### Required work
Retype each entry exactly. Skip any pictures.

Stored items
Content starts

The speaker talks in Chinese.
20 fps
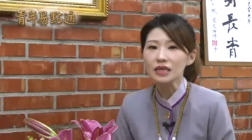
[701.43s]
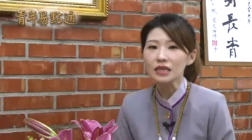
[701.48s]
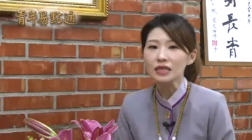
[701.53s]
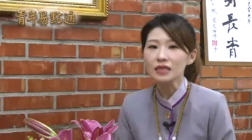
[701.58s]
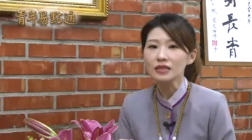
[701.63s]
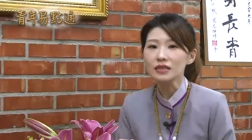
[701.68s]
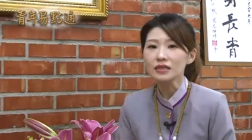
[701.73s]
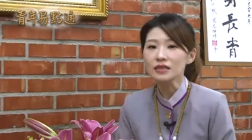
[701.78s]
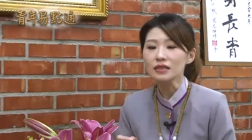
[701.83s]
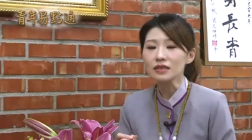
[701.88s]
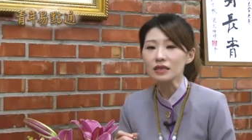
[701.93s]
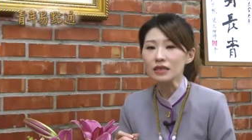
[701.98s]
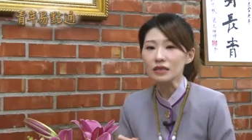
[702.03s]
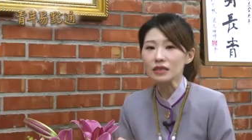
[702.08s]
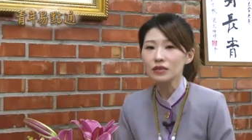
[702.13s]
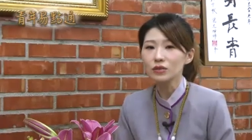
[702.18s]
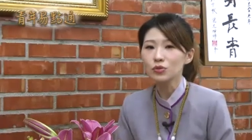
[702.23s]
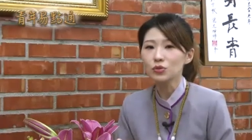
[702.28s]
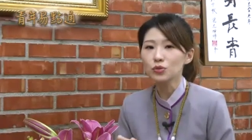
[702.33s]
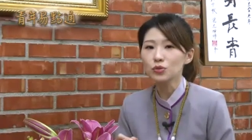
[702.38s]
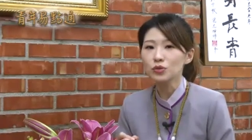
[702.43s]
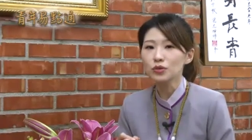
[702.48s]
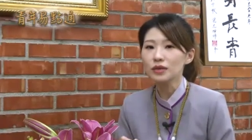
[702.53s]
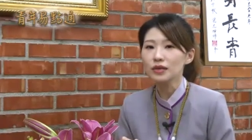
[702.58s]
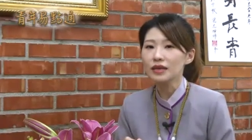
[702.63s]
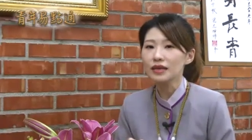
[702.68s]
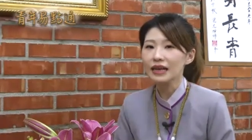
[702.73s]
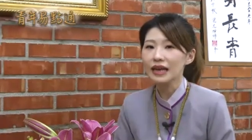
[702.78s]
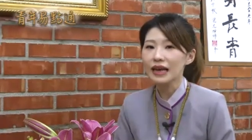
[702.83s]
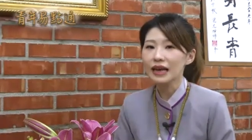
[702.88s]
一字一句
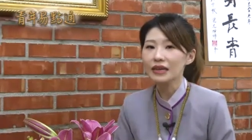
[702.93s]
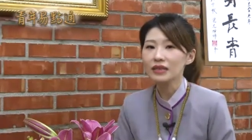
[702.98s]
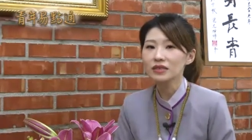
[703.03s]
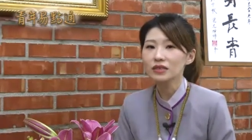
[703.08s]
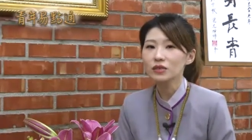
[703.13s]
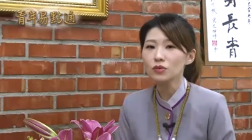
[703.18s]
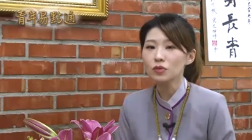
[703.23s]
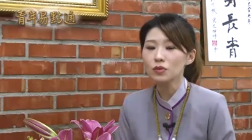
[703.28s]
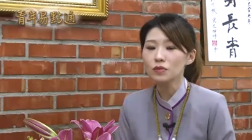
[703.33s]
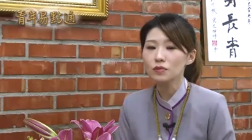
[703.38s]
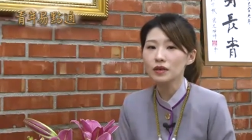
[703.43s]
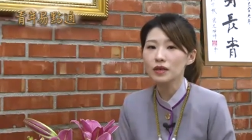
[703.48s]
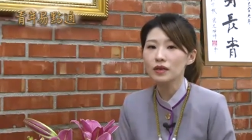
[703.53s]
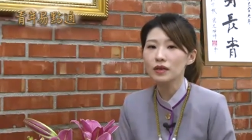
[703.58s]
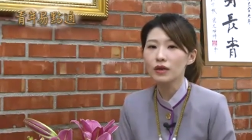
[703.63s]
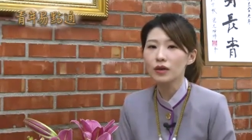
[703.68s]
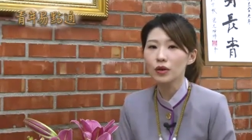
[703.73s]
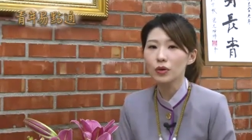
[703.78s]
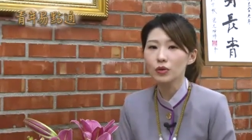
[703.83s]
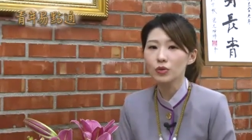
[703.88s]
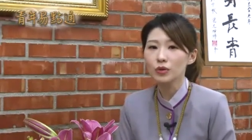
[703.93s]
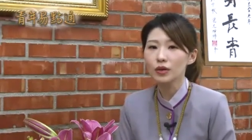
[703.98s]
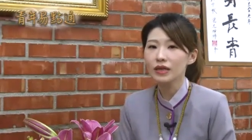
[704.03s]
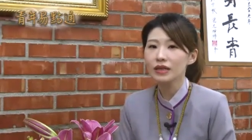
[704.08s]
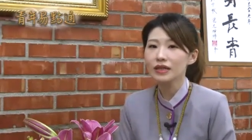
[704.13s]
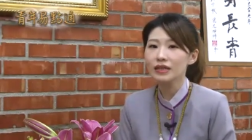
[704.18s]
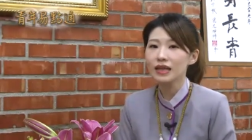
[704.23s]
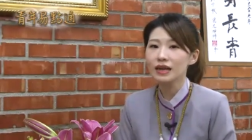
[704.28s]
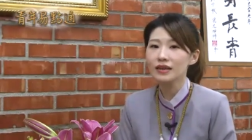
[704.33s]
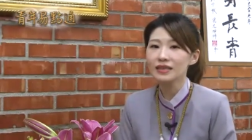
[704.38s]
的开示，我们流
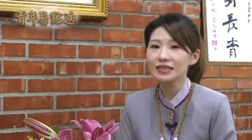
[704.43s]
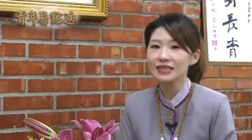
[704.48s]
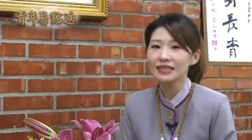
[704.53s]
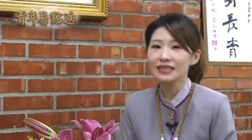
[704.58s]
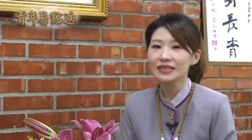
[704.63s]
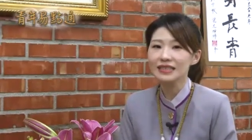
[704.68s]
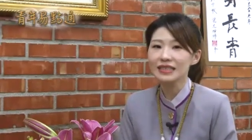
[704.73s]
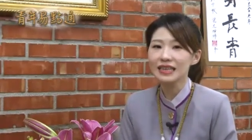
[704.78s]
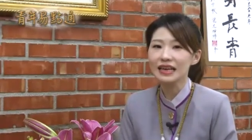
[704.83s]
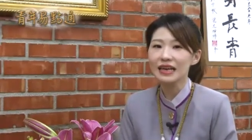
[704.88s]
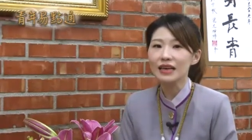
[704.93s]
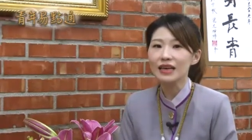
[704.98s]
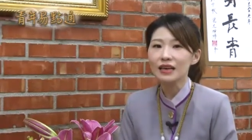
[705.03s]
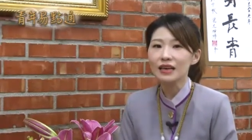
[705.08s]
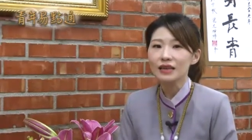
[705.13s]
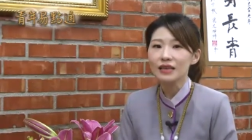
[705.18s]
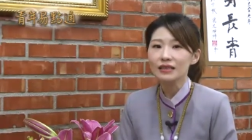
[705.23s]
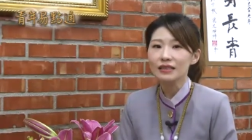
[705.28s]
传到现在，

Content ends

### Response to the exercise
The speaker talks in Chinese.
20 fps
[701.43s]
[701.48s]
[701.53s]
[701.58s]
[701.63s]
[701.68s]
[701.73s]
[701.78s]
[701.83s]
[701.88s]
[701.93s]
[701.98s]
[702.03s]
[702.08s]
[702.13s]
[702.18s]
[702.23s]
[702.28s]
[702.33s]
[702.38s]
[702.43s]
[702.48s]
[702.53s]
[702.58s]
[702.63s]
[702.68s]
[702.73s]
[702.78s]
[702.83s]
[702.88s]
一字一句
[702.93s]
[702.98s]
[703.03s]
[703.08s]
[703.13s]
[703.18s]
[703.23s]
[703.28s]
[703.33s]
[703.38s]
[703.43s]
[703.48s]
[703.53s]
[703.58s]
[703.63s]
[703.68s]
[703.73s]
[703.78s]
[703.83s]
[703.88s]
[703.93s]
[703.98s]
[704.03s]
[704.08s]
[704.13s]
[704.18s]
[704.23s]
[704.28s]
[704.33s]
[704.38s]
的开示，我们流
[704.43s]
[704.48s]
[704.53s]
[704.58s]
[704.63s]
[704.68s]
[704.73s]
[704.78s]
[704.83s]
[704.88s]
[704.93s]
[704.98s]
[705.03s]
[705.08s]
[705.13s]
[705.18s]
[705.23s]
[705.28s]
传到现在，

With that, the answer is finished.